::: Provided material :::

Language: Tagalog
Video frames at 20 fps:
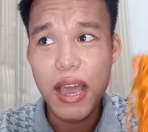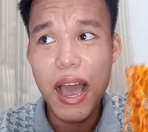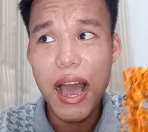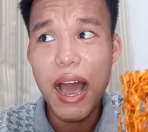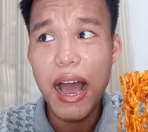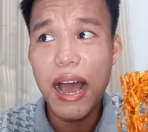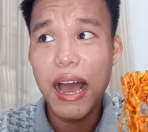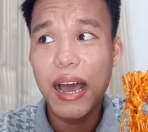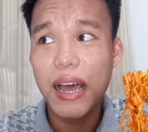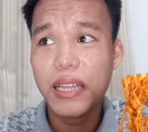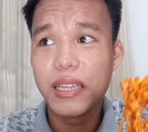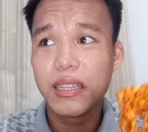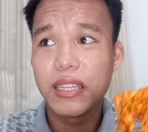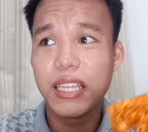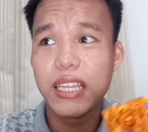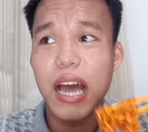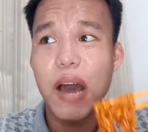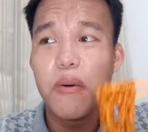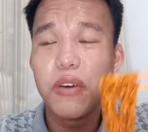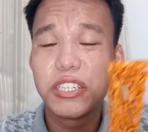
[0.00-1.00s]
Ah, uh,
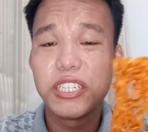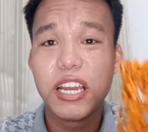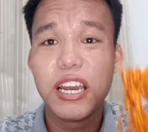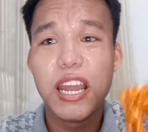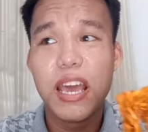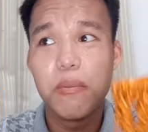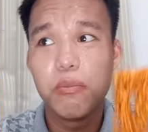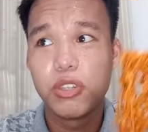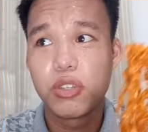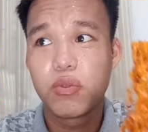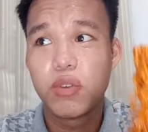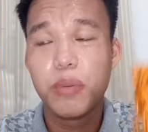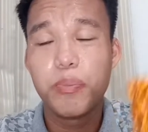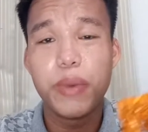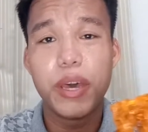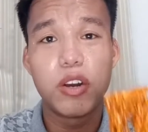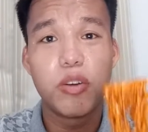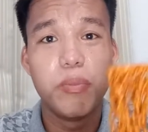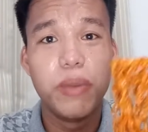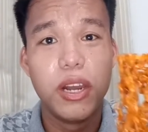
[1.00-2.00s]
tinawag siyang lemon square
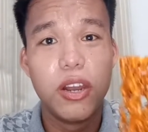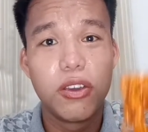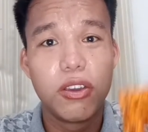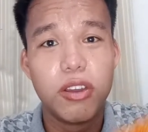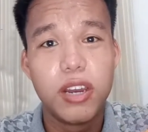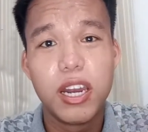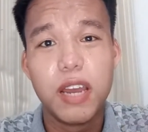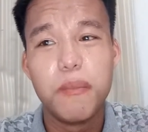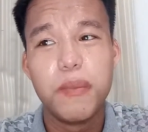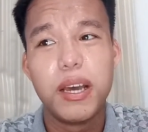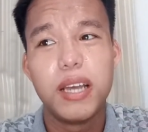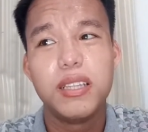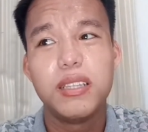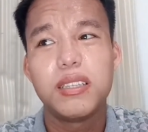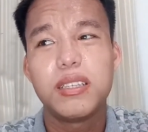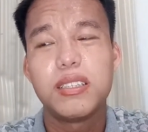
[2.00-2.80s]
pero bilog yung laman.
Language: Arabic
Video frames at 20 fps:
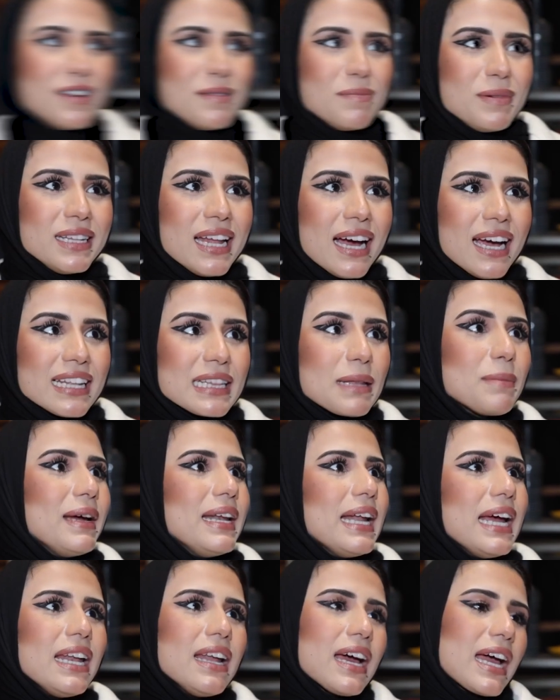في البداية طبعا
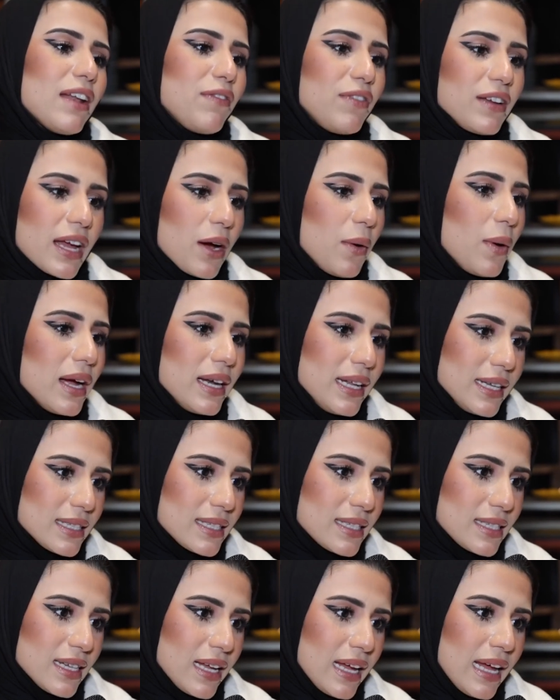أنا خلف الكواليس
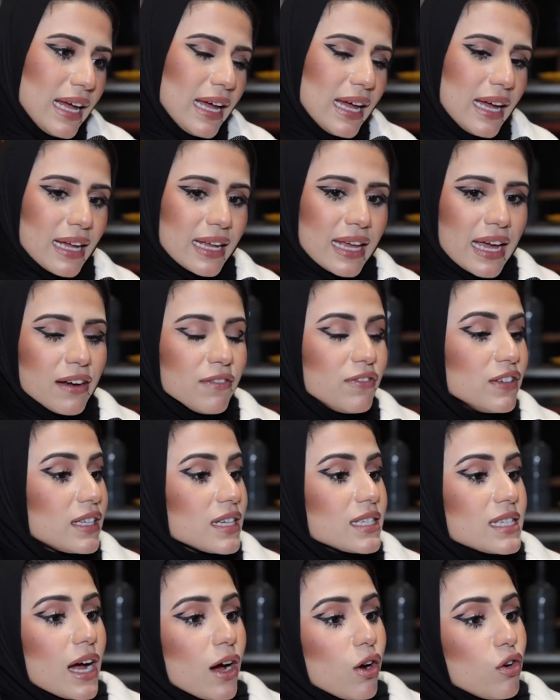آه، كان في
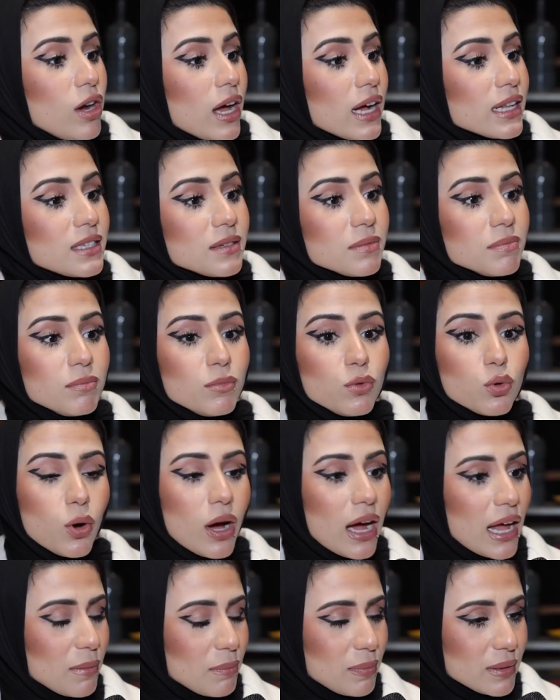تساؤلات منو
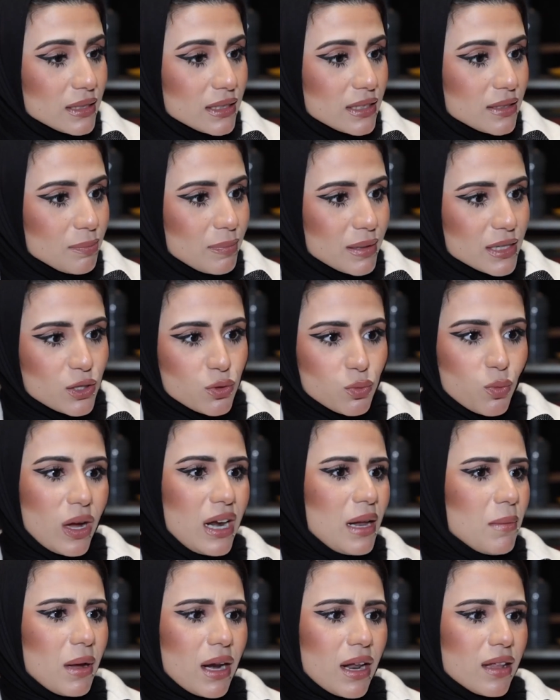هالبنت بس
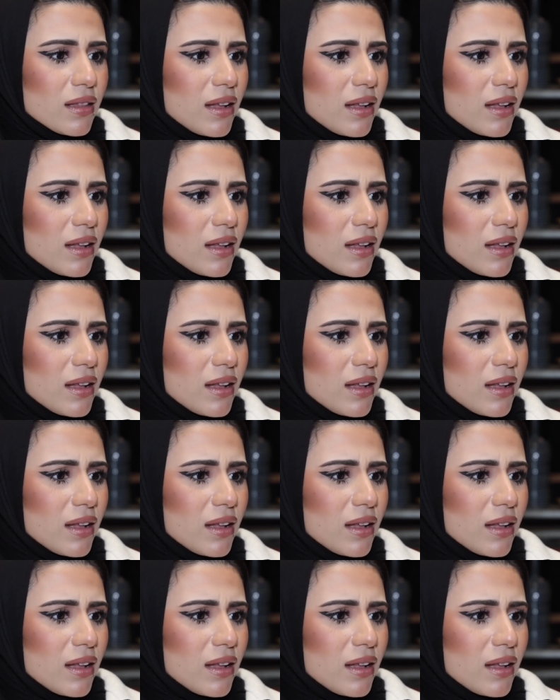ولا مرة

:::

[What you will do]
Once the line containing "[0.00-1.00s]" is located, write out exactly that line and each one after it to the end of the records above, excluding pictures and nothing else.

[Exercise response]
[0.00-1.00s]
Ah, uh,
[1.00-2.00s]
tinawag siyang lemon square
[2.00-2.80s]
pero bilog yung laman.
Language: Arabic
Video frames at 20 fps:
في البداية طبعا
أنا خلف الكواليس
آه، كان في
تساؤلات منو
هالبنت بس
ولا مرة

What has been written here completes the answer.